Sweeping Sanctions

The House and Senate voted Thursday to impose sweeping new sanctions against Iran, sending the legislation to the President’s desk for approval. Proponents have called the legislation the “toughest Iran sanctions ever proposed,” while critics argue it will do nothing to halt the Iranian nuclear program and that Congress should have eased sanctions that punish innocent Iranians.

The bill’s supporters have made it clear that their primary intention is to punish Iran’s nuclear activities, though human rights concerns have been added as a secondary consideration.

The Comprehensive Iran Sanctions, Accountability, and Divestment Act of 2010 was approved unanimously, 99-0, in the Senate and by a vote of 408-8 in the House, with one Present vote. The bill is a dramatic expansion of current US sanctions on Iran, focusing extensively on imposing sanctions on foreign companies that export refined petroleum to Iran or invest in Iran’s energy sector with the goal of destabilizing Iran’s economy.

The bill also expands the existing US trade embargo on Iranian goods and reverses a goodwill gesture by the Clinton Administration in 2000 that had allowed Iranian rugs, pistachios, caviar, and dried fruit to be brought into the US. These goods, which accounted for $62,500,000 in trade in 2009, according the IMF, are now once again banned in the U.S.

In codifying the embargo on Iran, the sanctions bill makes it substantially more difficult for the President to lift sanctions on Iran in the future.

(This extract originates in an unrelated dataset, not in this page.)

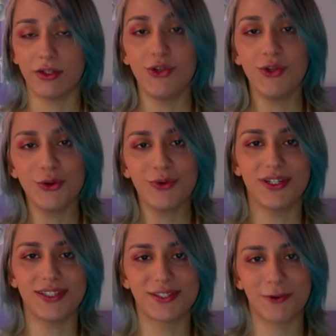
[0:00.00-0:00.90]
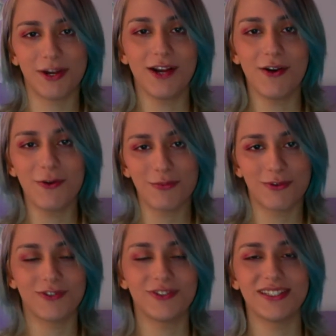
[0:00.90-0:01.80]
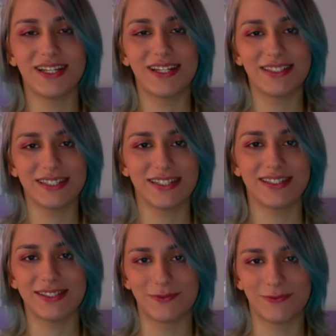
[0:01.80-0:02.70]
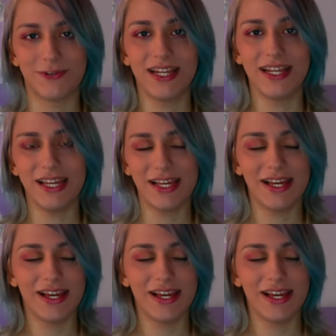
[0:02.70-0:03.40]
you know, it's a really long process. It's really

The legislation also codifies the prohibition on exporting products to Iran, though it does provide for certain exceptions. The legislation includes a special exception for Internet communications technology, including hardware, software and other technology necessary to help Iranians access the Internet — though it remained silent about anti-censorship and anti-surveillance tools. While NIAC strongly opposed the overall sanctions bill, NIAC actively worked to ensure that communications software and anti-censorship tools to be exported to the people of Iran.

“Crippling” Sanctions

A key component of the legislation is to impose severe sanctions on companies that export refined petroleum to Iran, since Iran is unable to refine enough of its oil to meet its demand for gasoline. The legislation effectively bars companies that provide Iran with refined petroleum from doing business in the United States — though the President has the option of waiving these sanctions on a case-by-case basis. Many Members of Congress wanted to eliminate the President’s flexibility to waive certain sanctions, but ultimately the President’s flexibility was retained on a more limited basis.

The bill expands the scope of Iran sanctions to include insurance, financing, and shipping companies that contribute to the development of Iran’s energy sector. It also strengthens measures to prevent products from being sent from the US to Iran through a third country.

The bill also authorizes state and local governments to divest their assets from international companies that invest in Iran.

Punishing Human Rights Abusers

In addition to the economic sanctions aimed at Iran’s society as a whole, the final version of the legislation includes measures targeting Iran’s human rights abusers specifically, many of which were first called for and strongly supported by NIAC as part of the Stand With the Iranian People Act (H.R.4303).

The final bill included two provisions of the Stand With the Iranian People Act, imposing travel restrictions on Iranian human rights abusers and barring federal contracts for companies that provide Iran’s government with repressive technology.

The bill also recognized that “it is in the national interest of the United States” to allow American humanitarian and human right NGOs to work in Iran and to state that the US should ensure American NGOs are not “unnecessarily hindered from working in Iran to provide humanitarian, human rights, and people-to-people assistance” to the Iranian people. However, this language is nonbinding and the bill did not lift the ban that prevents humanitarian relief and human rights organizations from working in Iran.

In contrast to its refusal to lift the ban on American humanitarian NGOs operating in Iran, Congress did provide an export exception for organizations “promoting democracy in Iran.”

The Act also requires the President to develop a list of Iranian officials responsible for human rights abuses since last June’s presidential election, and impose targeted sanctions against those officials including freezing their assets. Those sanctions will remain in place until Iran unconditionally releases all political prisoners and ceases its practices of violence, unlawful detention, torture, and abuse of its citizens.

The new bill also responds to a number of concerns made last year that Western companies have provided Iran with advanced censorship and surveillance technology. A provision of the bill strongly supported by NIAC will bar federal contracts for companies that export this type of repressive technology to Iran, in the hopes that such companies will cease their sales of technology that is used to restrict Iranians’ freedom of speech.